Reports that Google asked US staff to use Nayya, a third party AI benefits tool, sparked backlash and privacy concerns. Google later clarified use is optional. The episode highlights the need for clear consent, strong data governance, and human oversight when automating health data.
On October 9, 2025, reports revealed that Google had informed US staff they should use Nayya, an AI powered third party tool, to enroll in health plans. Internal guidance was interpreted by some employees to mean refusing the tool could affect benefits eligibility. After internal and external reporting, Google clarified that using Nayya is optional and will not change eligibility. The episode raises a core question for employers: how can organizations deliver the efficiency of employee benefits automation while protecting health data privacy and consent?
Employers increasingly adopt AI for tasks such as benefits enrollment, eligibility checks, and personalized plan recommendations. AI driven automation promises faster decisions and lower administrative costs, but these systems often process extremely sensitive personal information, including medical conditions, prescriptions, and claims histories. Health data privacy requires extra care because misuse can lead to discrimination, legal exposure, and reputational harm. When an employer integrates a third party AI vendor into benefits workflows, employees need clear communication about what data is shared, how it is used, and what control they retain.
The episode illustrates several practical lessons for teams deploying employee benefits automation and other high risk AI. Below are key principles that should guide any rollout.
Consent is not a checkbox. Vague or coercive policy language erodes trust. Employers should adopt consent best practices and clear consent management with AI, ensuring employees can make informed choices without penalty.
When transferring health data to a vendor, require narrow purpose contracts that forbid secondary uses, including model training or unrelated analytics, unless the employee gives explicit permission. Apply data minimization, robust encryption, and strict retention limits to reduce risk.
Publish plain language privacy notices and a privacy impact assessment before deployment. Document what data is collected, retention periods, who can access it, and how AI decisions are made. These steps support compliance with AI privacy regulations and data protection standards.
Automated recommendations should include human review for edge cases, appeals mechanisms, and an easy opt out that does not affect benefits eligibility. Human oversight prevents harmful automated outcomes and supports fair decision making.

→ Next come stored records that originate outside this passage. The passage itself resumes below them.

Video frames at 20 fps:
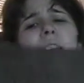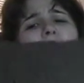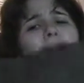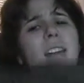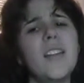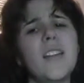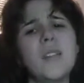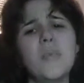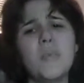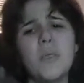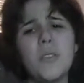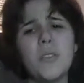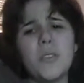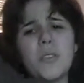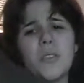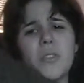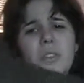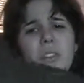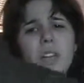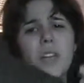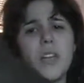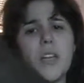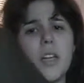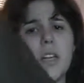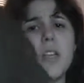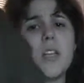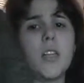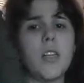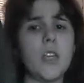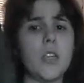And it's beautiful, and
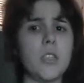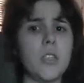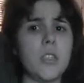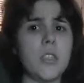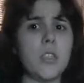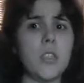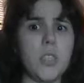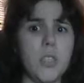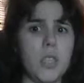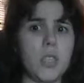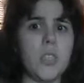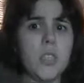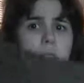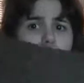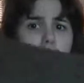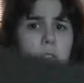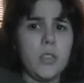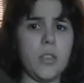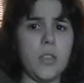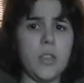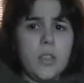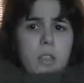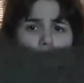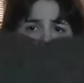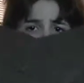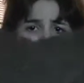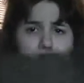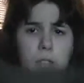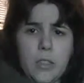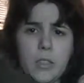I like to knit, and
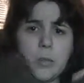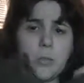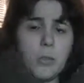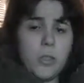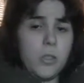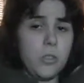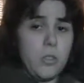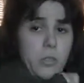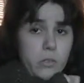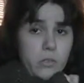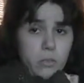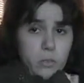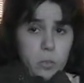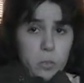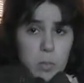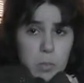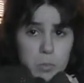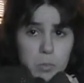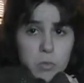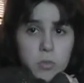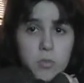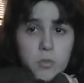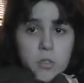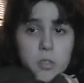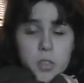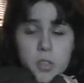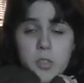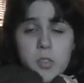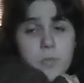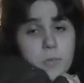I like to make stuff for people.
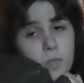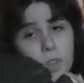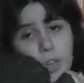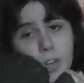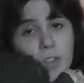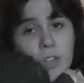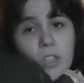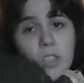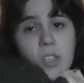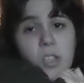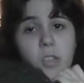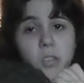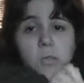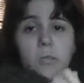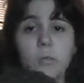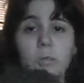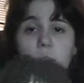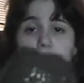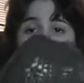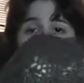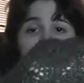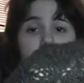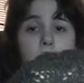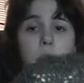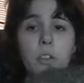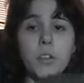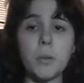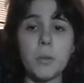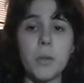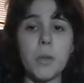And I like to knit mostly for
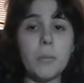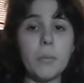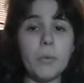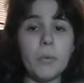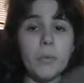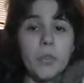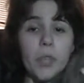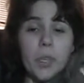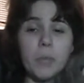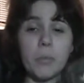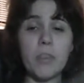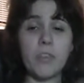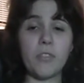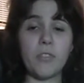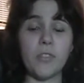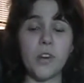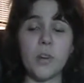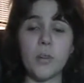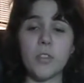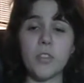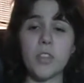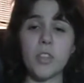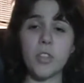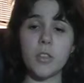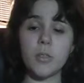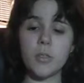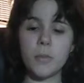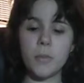other people, for like my family.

The backlash at Google shows that technical benefits alone do not overcome poor communication. Rolling out automation requires clear, repeated messaging, accessible explanations of tradeoffs, and direct channels for employee questions.
This episode aligns with broader trends in AI where convenience can outpace governance. Treat sensitive AI deployments as enterprise risk projects rather than product integrations. A strong approach combines minimal friction for users with maximal clarity about rights, data governance, and consent.
Google’s clarification underscores a clear lesson: deploying AI in HR without transparent consent and robust governance erodes trust, even at technology savvy organizations. As more employers explore automation for benefits and other sensitive functions, the test will be whether they can deliver efficiency without compromising employee rights. Will organizations update their rollout playbooks to include privacy impact assessments, consent management, and human oversight, or will similar controversies become routine? That is the issue to watch.